The city's principals union on Sunday held a "no confidence" vote in Mayor Bill de Blasio, instead urging control of city schools to the state of New York's department of education.

A new study published in the medical journal Science Translational Medicine offers an explanation for why children seem less severely affected by the coronavirus.

The answer? Their immune systems are different.

According to the research, there's actually a branch of a child's immune system designed to protect against unfamiliar pathogens. It's this part that destroys the coronavirus before it wreaks havoc on their bodies.

While every human body is designed to defend against unfamiliar pathogens, children encounter pathogens that are new to their immune systems much more frequently than adults. Additionally, their body's inherent response is fast and overwhelming.

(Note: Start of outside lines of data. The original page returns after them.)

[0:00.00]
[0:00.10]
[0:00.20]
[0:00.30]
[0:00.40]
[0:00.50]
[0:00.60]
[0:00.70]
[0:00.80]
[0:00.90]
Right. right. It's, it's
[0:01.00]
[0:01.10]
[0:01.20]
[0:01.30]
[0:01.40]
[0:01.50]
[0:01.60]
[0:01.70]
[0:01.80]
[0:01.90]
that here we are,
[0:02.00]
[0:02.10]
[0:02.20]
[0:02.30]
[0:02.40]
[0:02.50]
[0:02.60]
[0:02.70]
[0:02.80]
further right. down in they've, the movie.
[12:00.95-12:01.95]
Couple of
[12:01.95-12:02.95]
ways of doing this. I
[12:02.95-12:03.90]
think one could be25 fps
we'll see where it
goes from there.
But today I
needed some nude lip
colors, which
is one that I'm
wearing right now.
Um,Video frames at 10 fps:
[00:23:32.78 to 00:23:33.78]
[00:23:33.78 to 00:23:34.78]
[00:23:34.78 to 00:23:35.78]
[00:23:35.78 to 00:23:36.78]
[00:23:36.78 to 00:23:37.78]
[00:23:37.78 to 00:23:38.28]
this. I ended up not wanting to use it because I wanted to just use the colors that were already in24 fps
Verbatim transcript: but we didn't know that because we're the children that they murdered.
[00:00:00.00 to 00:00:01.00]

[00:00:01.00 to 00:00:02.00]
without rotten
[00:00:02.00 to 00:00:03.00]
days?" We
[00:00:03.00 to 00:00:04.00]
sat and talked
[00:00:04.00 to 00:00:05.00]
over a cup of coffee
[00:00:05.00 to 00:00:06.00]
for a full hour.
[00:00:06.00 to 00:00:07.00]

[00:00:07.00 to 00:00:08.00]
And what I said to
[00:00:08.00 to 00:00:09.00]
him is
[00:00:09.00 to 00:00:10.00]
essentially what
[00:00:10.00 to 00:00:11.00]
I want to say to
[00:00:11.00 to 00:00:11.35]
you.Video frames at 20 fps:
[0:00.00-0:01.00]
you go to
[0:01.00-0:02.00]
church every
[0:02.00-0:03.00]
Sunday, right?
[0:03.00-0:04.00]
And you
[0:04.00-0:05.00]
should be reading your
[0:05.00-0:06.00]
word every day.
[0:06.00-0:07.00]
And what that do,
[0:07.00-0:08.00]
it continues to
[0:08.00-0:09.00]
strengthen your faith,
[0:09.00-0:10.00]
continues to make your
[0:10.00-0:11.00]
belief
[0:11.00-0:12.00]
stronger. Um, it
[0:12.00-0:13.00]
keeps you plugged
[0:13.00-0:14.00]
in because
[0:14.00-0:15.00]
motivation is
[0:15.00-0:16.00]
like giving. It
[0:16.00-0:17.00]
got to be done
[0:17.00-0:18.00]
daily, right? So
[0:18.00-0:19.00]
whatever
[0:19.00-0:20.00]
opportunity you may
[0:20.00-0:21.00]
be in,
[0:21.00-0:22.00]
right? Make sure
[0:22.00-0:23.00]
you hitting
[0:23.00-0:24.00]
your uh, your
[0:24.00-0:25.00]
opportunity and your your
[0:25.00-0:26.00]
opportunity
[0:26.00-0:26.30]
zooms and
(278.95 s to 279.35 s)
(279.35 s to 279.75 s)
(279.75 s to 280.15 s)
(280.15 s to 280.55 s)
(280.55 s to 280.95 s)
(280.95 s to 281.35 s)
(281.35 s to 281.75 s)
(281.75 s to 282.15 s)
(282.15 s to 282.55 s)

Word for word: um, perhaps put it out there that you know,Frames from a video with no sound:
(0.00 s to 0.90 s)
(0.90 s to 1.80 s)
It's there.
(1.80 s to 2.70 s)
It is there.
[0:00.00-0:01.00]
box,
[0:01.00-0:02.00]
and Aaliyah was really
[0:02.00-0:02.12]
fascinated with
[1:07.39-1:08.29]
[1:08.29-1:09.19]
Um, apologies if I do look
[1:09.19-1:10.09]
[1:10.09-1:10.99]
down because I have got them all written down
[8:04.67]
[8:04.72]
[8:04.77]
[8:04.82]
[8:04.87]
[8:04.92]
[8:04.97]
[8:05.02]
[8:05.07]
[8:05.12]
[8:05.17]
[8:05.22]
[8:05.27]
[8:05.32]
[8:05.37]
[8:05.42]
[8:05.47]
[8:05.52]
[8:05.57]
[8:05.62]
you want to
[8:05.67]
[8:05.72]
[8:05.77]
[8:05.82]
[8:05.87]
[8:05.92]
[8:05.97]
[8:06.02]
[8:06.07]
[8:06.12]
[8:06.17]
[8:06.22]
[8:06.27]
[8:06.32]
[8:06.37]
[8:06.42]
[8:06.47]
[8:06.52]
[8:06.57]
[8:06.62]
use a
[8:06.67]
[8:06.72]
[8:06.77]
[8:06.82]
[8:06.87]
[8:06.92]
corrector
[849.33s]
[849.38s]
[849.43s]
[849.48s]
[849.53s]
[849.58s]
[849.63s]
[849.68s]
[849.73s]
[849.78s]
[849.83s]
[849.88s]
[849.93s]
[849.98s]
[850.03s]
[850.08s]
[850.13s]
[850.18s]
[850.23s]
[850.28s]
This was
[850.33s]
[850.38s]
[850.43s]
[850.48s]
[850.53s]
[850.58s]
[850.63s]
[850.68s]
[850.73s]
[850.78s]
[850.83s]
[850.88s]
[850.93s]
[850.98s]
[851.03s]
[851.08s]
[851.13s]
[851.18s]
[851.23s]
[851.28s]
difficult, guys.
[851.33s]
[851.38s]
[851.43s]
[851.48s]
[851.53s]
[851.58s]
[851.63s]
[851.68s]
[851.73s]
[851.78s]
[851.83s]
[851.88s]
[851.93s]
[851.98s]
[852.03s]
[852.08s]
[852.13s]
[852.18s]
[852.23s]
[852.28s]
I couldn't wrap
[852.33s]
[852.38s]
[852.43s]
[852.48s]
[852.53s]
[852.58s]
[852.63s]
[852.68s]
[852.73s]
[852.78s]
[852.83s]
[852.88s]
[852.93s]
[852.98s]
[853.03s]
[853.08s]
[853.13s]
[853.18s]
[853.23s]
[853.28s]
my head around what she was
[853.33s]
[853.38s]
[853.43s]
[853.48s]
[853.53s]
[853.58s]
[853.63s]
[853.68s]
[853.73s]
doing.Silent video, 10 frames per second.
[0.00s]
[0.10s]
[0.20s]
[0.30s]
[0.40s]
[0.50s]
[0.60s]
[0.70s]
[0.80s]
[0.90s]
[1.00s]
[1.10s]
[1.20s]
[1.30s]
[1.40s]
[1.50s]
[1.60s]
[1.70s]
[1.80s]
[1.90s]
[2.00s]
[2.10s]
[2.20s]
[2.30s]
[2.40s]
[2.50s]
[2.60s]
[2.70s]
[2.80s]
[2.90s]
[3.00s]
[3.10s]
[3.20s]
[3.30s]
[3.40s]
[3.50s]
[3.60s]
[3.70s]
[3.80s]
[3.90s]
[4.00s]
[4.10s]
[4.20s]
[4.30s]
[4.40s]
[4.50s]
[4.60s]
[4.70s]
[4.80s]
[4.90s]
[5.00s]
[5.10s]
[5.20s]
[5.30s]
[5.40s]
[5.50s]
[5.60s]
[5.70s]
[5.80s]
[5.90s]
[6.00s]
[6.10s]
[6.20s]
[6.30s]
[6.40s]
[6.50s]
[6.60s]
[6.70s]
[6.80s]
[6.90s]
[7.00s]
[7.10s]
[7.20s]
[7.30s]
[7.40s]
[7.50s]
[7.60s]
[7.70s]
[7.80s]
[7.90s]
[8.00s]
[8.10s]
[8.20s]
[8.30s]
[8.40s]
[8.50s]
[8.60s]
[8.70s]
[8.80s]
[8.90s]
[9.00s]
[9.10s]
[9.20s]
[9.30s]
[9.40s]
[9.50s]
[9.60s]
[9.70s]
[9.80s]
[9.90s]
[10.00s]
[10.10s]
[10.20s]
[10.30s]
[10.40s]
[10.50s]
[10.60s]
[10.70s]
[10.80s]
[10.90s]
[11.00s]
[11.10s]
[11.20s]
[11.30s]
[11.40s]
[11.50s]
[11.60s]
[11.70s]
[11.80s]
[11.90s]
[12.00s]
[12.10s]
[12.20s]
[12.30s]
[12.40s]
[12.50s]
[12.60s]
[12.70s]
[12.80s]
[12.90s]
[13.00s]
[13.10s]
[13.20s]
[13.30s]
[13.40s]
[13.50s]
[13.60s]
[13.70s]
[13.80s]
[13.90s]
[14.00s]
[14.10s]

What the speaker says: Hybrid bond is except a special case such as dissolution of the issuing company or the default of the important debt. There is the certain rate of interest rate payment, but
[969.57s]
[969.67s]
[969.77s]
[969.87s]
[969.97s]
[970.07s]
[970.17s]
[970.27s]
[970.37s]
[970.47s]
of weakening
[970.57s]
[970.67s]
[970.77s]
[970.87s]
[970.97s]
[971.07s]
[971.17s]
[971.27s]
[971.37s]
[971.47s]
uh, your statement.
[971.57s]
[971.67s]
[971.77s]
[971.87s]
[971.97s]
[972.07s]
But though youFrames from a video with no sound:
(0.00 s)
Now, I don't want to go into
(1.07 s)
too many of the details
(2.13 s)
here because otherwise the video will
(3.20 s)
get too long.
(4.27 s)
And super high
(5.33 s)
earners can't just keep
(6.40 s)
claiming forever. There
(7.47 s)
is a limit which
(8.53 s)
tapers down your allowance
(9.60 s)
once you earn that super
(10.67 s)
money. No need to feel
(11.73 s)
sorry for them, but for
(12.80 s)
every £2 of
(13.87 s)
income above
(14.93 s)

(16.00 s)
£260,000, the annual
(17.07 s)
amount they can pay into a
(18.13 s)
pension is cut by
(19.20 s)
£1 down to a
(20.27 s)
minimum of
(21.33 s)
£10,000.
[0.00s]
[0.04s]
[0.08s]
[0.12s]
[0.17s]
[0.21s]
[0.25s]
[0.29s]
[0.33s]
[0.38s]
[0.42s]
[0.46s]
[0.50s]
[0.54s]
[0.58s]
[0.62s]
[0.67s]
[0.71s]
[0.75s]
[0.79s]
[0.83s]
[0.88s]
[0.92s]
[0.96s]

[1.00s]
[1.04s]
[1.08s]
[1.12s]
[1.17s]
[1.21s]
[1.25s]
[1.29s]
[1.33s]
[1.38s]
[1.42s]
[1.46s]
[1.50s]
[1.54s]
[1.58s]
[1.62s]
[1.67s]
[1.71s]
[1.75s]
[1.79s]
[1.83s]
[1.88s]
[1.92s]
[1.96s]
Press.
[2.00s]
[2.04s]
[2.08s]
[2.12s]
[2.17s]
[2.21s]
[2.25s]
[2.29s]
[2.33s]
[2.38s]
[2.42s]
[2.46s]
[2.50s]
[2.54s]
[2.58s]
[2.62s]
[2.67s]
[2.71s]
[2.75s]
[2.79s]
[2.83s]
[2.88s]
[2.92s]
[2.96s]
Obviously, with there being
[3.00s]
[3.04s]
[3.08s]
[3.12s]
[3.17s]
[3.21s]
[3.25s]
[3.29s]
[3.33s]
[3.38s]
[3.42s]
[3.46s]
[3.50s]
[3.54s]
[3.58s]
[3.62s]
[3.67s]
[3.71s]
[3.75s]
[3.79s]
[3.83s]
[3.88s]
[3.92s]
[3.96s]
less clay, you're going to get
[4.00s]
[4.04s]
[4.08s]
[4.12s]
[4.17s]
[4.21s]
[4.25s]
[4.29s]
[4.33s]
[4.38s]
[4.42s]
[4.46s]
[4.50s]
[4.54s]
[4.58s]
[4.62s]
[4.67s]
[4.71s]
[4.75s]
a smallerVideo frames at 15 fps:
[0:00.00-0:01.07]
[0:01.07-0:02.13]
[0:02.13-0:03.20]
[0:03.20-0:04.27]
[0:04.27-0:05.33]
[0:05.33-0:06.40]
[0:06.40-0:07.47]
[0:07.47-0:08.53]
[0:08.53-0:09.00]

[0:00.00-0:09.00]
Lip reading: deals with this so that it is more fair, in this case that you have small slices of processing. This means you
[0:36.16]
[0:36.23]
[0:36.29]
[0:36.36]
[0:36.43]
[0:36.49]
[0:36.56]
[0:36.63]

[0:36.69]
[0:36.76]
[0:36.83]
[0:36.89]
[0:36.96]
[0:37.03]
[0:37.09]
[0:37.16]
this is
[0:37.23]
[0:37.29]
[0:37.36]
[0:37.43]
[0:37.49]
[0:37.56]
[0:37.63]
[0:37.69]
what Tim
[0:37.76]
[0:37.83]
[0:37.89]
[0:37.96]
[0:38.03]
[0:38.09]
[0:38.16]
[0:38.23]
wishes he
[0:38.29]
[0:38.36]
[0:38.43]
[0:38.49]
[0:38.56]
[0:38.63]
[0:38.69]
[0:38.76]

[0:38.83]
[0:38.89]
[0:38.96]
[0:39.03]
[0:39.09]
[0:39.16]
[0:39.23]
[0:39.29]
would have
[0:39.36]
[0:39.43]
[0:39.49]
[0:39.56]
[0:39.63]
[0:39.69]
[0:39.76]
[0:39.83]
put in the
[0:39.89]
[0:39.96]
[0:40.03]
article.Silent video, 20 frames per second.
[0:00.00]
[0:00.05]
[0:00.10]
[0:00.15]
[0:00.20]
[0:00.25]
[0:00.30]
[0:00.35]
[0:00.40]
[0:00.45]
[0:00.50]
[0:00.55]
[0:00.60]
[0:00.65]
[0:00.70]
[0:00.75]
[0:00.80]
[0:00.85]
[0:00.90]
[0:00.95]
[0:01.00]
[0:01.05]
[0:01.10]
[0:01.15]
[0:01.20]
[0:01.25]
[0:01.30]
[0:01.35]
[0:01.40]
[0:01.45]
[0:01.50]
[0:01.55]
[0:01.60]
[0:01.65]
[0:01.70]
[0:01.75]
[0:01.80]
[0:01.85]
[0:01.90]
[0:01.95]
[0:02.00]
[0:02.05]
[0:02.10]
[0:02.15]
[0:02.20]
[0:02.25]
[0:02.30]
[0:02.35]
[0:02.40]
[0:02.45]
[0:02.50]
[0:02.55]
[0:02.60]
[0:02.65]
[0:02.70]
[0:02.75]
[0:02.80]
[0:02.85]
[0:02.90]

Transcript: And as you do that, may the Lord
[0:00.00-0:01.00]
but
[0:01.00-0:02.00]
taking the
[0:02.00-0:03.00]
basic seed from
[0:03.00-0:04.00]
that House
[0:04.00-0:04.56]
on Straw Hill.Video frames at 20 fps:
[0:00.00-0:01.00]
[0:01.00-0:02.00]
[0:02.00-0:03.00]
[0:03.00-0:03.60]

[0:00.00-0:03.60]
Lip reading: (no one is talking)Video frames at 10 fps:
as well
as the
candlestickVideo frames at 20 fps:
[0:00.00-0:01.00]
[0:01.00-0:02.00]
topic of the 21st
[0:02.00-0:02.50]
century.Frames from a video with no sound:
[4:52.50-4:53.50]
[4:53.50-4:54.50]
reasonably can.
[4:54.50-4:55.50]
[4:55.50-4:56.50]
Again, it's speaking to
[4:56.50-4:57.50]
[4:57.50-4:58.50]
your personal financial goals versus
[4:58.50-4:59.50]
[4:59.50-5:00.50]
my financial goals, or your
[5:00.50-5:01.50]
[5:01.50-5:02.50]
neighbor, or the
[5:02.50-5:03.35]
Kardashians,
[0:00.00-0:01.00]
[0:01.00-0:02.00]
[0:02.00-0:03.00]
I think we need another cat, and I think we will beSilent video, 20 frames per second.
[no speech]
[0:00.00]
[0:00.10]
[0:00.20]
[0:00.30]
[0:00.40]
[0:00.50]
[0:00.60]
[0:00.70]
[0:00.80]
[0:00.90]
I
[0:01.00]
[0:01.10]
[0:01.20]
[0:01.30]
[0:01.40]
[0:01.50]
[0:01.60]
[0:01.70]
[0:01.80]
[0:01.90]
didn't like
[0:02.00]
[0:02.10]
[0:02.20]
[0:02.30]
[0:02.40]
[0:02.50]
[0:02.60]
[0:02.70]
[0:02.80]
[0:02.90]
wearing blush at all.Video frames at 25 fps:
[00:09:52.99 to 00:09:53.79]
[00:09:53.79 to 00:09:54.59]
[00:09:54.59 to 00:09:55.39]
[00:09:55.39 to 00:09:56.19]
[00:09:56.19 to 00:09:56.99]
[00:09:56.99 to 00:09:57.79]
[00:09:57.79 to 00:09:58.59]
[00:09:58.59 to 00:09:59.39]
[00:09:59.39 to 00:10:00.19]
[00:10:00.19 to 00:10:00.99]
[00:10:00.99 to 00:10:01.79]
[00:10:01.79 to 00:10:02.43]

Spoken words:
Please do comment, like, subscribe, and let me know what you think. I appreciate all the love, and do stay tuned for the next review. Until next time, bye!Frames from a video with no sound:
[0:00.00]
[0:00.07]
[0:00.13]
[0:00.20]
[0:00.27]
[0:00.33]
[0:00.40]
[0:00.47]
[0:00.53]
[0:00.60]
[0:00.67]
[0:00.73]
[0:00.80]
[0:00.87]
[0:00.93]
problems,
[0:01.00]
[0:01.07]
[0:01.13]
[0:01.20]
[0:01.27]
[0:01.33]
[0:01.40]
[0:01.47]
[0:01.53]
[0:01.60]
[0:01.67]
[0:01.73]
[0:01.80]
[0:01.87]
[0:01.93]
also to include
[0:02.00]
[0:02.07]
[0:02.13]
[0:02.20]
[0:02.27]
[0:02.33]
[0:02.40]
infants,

“The bottom line is, yes, children do respond differently immunologically to this virus, and it seems to be protecting the kids,”Dr. Betsy Herold, a pediatric infectious disease expert at New York’s Albert Einstein College of Medicine, said in the study.

Meanwhile in Florida, the state is moving on to another phase of reopening that allows restaurants and bars to operate at full capacity.

"We're not closing anything going forward," Gov. Ron DeSantis said.

People wait in line for coronavirus testing at Dodger Stadium in Los Angeles.(AP Photo/Mark J. Terrill, File)

At least 759 new coronavirus deaths and 42,761 new cases were reported in the United States on Saturday, according to a New York Times database. Over the past week, there have been an average of 42,956 cases per day, an increase of 24 percent from the average two weeks earlier.

As of Sunday, 29 states and Puerto Rico remained above the positive testing rate recommended by the World Health Organization to safely reopen. To safely reopen, the WHO recommends states remain at 5 percent or lower for at least 14 days.

More than 7 million people in the United States have tested positive for the coronavirus as of Sunday afternoon, and more than 204,600 have died, according to a tally by Johns Hopkins University.